If we compare this though with the passage in the Wolf Man case which Lacan is apparently quoting from, we see that Freud is a lot more cautious:

“We are already acquainted with the attitude which our patient first adopted to the problem of castration. He rejected castration…. When I speak of his having rejected it, the first meaning of the phrase is that he would have nothing to do with it, in the sense of having repressed it. This really involved no judgement upon the question of its existence, but it was the same as if it did not exist. Such an attitude, however, could not have been his final one, even at the time of his infantile neurosis. We find good subsequent evidence of his having recognised castration as a fact. In this connection, once again, he behaved in the manner which was so characteristic of him, but which makes it so difficult to give a clear account of his mental processes or to feel one’s way into them. First he resisted and then he yielded; but the second reaction did not do away with the first.
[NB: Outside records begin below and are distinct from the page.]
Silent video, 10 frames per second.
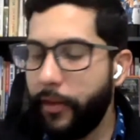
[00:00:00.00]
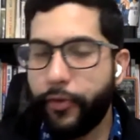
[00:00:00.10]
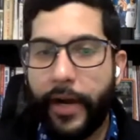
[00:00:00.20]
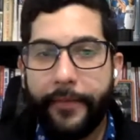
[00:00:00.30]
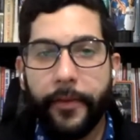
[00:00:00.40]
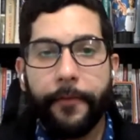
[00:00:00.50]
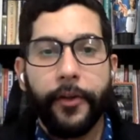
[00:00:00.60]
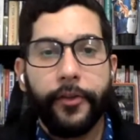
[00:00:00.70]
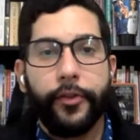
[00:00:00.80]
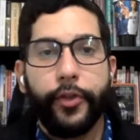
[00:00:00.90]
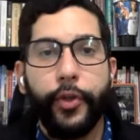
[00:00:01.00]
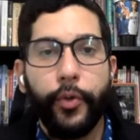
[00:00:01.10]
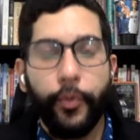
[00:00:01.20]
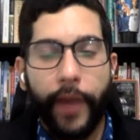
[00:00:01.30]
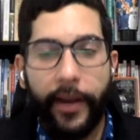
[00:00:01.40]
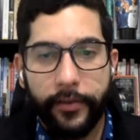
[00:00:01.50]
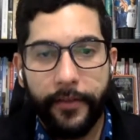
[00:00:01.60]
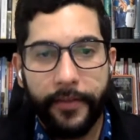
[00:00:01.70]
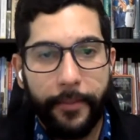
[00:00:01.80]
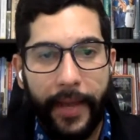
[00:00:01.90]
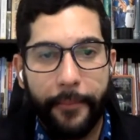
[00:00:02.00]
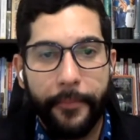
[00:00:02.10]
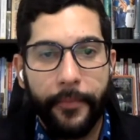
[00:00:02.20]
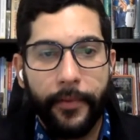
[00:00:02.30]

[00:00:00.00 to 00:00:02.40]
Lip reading: draft the first two rounds of the map.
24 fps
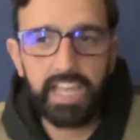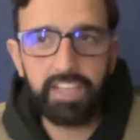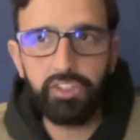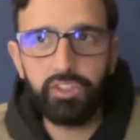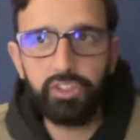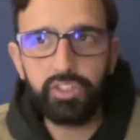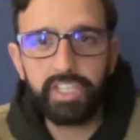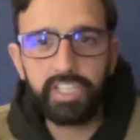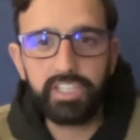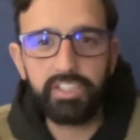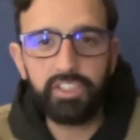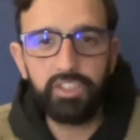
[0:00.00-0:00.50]
and
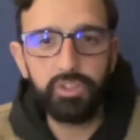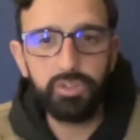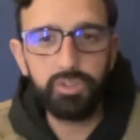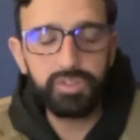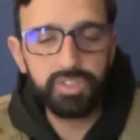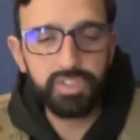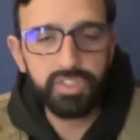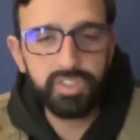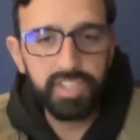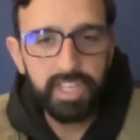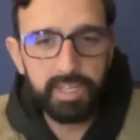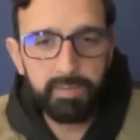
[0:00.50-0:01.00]
you can use
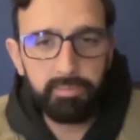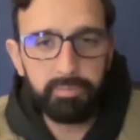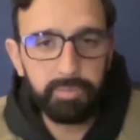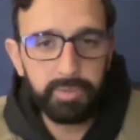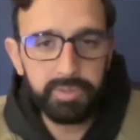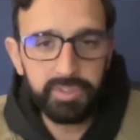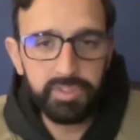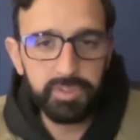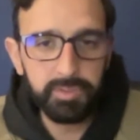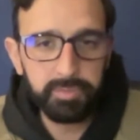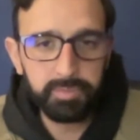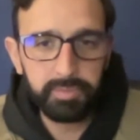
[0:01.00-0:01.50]
the same
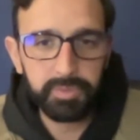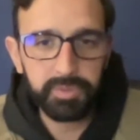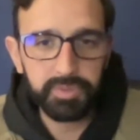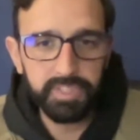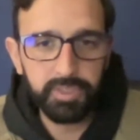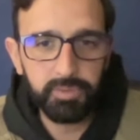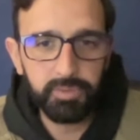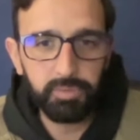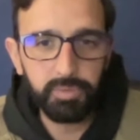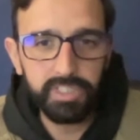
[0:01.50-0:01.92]
principles that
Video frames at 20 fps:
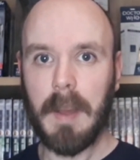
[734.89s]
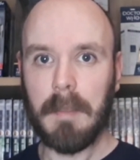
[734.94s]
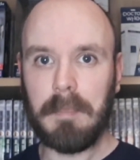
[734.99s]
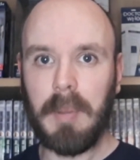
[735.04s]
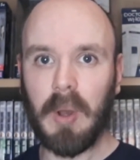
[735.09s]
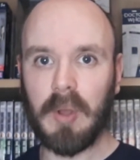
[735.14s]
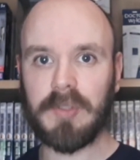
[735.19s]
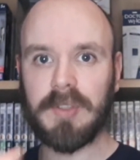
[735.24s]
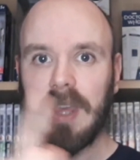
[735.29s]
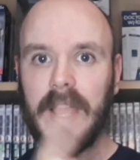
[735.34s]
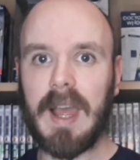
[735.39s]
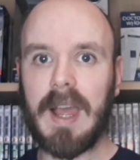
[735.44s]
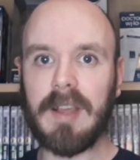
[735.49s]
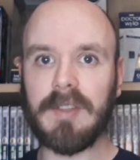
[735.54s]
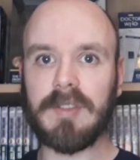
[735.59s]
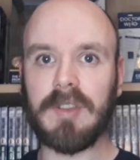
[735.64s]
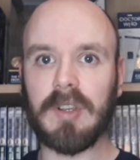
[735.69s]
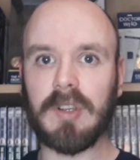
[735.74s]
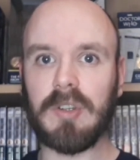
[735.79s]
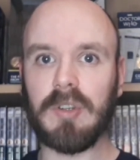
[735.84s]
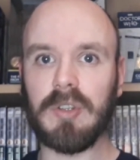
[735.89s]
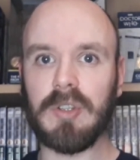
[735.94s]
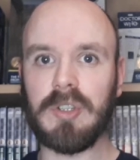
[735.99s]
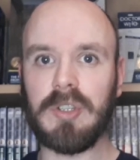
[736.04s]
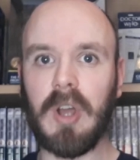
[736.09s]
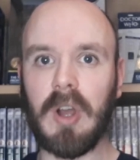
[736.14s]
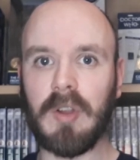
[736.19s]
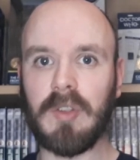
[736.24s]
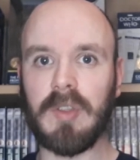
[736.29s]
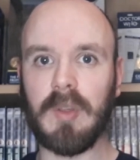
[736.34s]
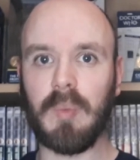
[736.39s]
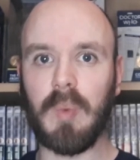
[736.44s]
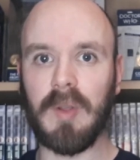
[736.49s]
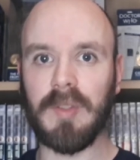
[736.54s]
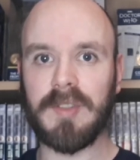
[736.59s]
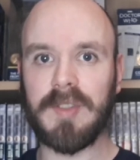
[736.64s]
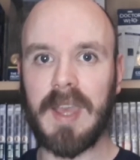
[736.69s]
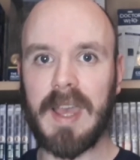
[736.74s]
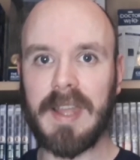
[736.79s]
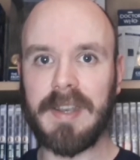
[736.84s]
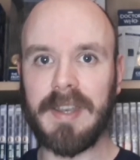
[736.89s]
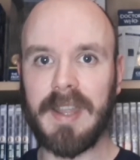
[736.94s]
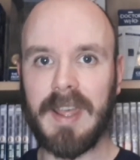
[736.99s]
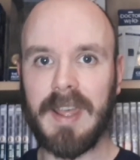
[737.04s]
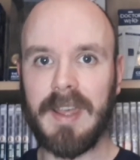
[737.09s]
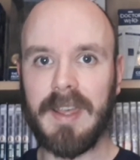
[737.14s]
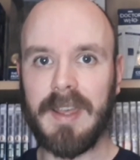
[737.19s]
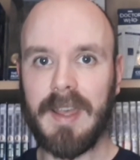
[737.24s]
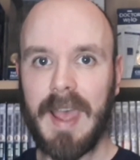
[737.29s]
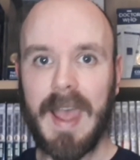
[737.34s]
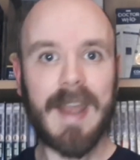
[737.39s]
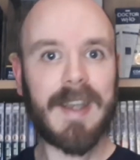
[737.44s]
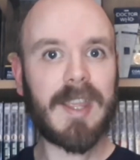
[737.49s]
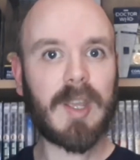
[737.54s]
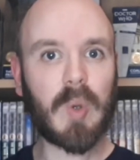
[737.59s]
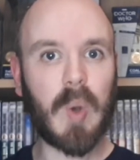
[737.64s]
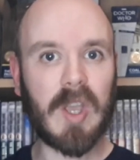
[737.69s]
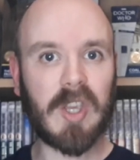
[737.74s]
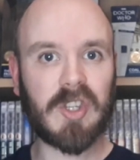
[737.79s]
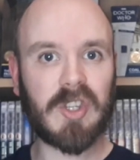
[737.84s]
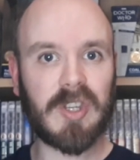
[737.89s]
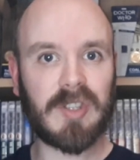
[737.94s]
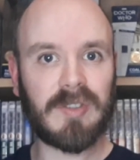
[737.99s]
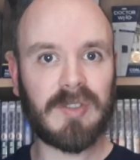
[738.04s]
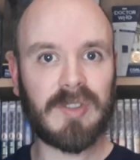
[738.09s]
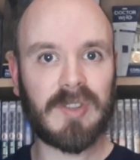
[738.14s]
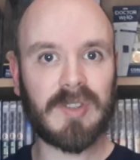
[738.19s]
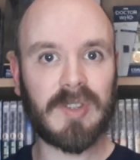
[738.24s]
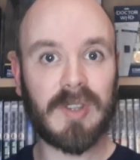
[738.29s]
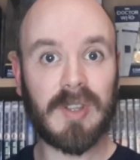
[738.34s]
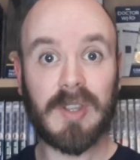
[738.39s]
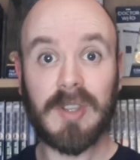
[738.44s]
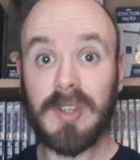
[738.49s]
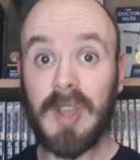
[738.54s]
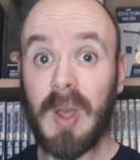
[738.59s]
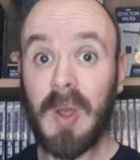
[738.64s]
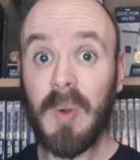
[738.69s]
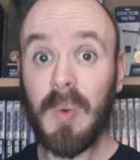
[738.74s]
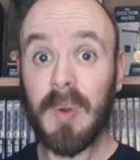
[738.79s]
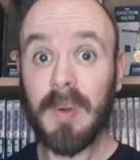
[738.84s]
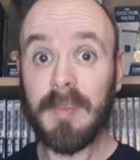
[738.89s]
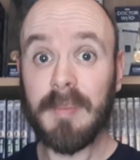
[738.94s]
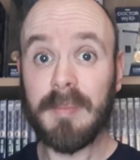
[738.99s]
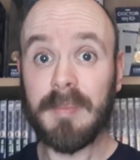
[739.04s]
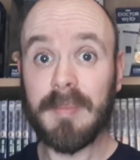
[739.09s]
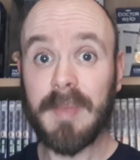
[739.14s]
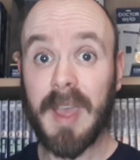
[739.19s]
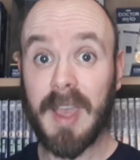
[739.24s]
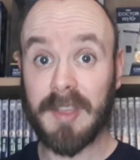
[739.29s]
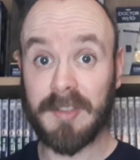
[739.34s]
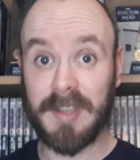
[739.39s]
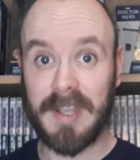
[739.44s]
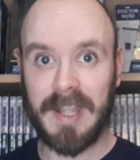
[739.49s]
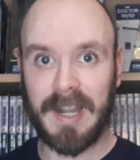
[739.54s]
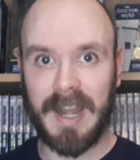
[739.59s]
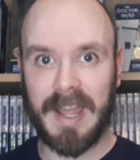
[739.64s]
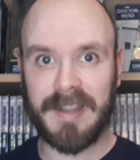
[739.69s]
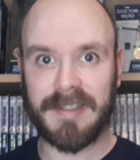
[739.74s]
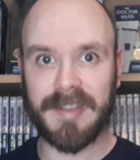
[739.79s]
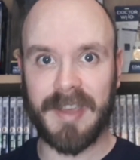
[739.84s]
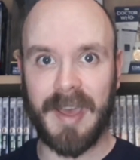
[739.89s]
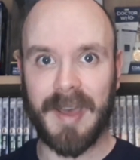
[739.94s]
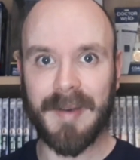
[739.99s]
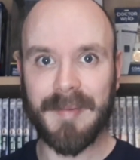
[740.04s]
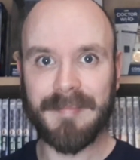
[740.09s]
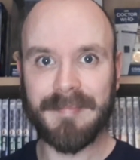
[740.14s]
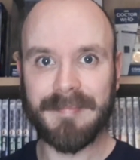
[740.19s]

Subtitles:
But as the good doctor once said, any questions? No? See you later.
In the end there were to be found in him two contrary currents side by side, of which one abominated the idea of castration, while the other was prepared to accept it…. But beyond any doubt a third current, the oldest and deepest, which did not as yet even raise the question of the reality of castration, was still capable of coming into activity” (SE XVII, 84-85).

It is clear that Freud is having some difficulty describing what is going on in the case of the Wolf Man – has the Wolf Man affirmed the reality of castration and symbolised it, or has he not? Lacan shares this confusion, saying of the passage that, “Freud’s text, undeniably brilliant, is is far from being satisfactory. It mixes everything up” (Seminar III, p.150). Lacan thus does not find the hallmark of psychosis in Freud’s text as easily as he would like, but legitimately or not, invokes the term Verwerfung for his own theory anyway:

“What is at issue when I speak of Verwerfung? At issue is the rejection of a primordial signifier into the outer shadows, a signifier that will henceforth be missing at this level. Here you have the fundamental mecahnism that I posit as being at the basis of paranoia. It’s a matter of a primordial process of exclusion of an original within, which is not a bodily within but that of an initial body of signifiers” (Seminar III, p.150).

If he is not completely successful in arguing for the implicit presence of this idea in Freud’s interpretation of the Wolf Man’s hallucination, he claims that it is vital for an understanding of the Negation paper, which comes seven years after the publication of the Wolf Man case history in 1918:

“[Verwerfung] is presupposed by this unusual priority that in Die Verneinung [Negation] Freud attributes to what he explains analogically as a judgement of attribution, as distinct from a judgement of existence. There is in Freud’s dialectic an initial division into the good and the bad that can only be understood if we interpret it as the rejection of a primordial signifier” (Seminar III, p.151).